(Saved entries)
■ ■ ■ ■ ■ ■ ■

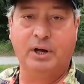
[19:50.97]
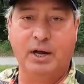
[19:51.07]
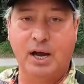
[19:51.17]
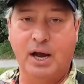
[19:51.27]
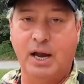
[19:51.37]

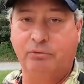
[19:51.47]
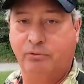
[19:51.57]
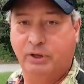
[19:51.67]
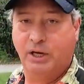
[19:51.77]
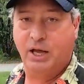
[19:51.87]
I, I,
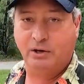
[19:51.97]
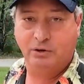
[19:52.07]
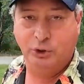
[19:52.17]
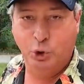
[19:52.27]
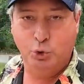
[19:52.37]
actually get out
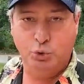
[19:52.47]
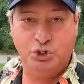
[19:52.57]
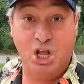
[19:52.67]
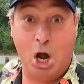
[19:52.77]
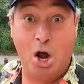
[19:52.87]
and do
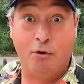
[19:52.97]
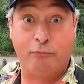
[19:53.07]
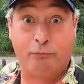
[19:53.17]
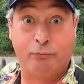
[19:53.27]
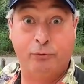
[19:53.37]

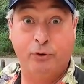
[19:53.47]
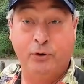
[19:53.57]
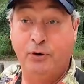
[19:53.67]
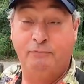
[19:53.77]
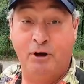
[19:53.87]
stuff,
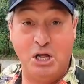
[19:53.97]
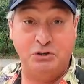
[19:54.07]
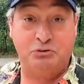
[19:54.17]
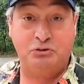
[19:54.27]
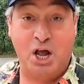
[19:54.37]

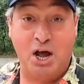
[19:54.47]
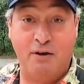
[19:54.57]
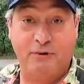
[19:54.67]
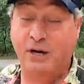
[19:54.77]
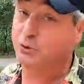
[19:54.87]
fun
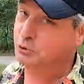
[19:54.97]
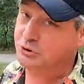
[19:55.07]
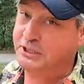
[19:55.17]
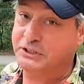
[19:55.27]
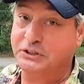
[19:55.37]
stuff. I go
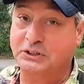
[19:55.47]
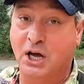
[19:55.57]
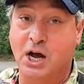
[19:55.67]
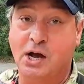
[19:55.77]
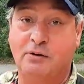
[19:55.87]
see
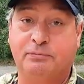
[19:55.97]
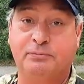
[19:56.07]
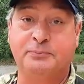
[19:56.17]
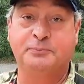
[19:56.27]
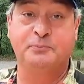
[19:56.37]
stuff.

■ ■ ■ ■ ■ ■ ■

_What you need to do:_
Write out the entries again, word for word. No images.

_Written answer:_
[19:50.97]
[19:51.07]
[19:51.17]
[19:51.27]
[19:51.37]

[19:51.47]
[19:51.57]
[19:51.67]
[19:51.77]
[19:51.87]
I, I,
[19:51.97]
[19:52.07]
[19:52.17]
[19:52.27]
[19:52.37]
actually get out
[19:52.47]
[19:52.57]
[19:52.67]
[19:52.77]
[19:52.87]
and do
[19:52.97]
[19:53.07]
[19:53.17]
[19:53.27]
[19:53.37]

[19:53.47]
[19:53.57]
[19:53.67]
[19:53.77]
[19:53.87]
stuff,
[19:53.97]
[19:54.07]
[19:54.17]
[19:54.27]
[19:54.37]

[19:54.47]
[19:54.57]
[19:54.67]
[19:54.77]
[19:54.87]
fun
[19:54.97]
[19:55.07]
[19:55.17]
[19:55.27]
[19:55.37]
stuff. I go
[19:55.47]
[19:55.57]
[19:55.67]
[19:55.77]
[19:55.87]
see
[19:55.97]
[19:56.07]
[19:56.17]
[19:56.27]
[19:56.37]
stuff.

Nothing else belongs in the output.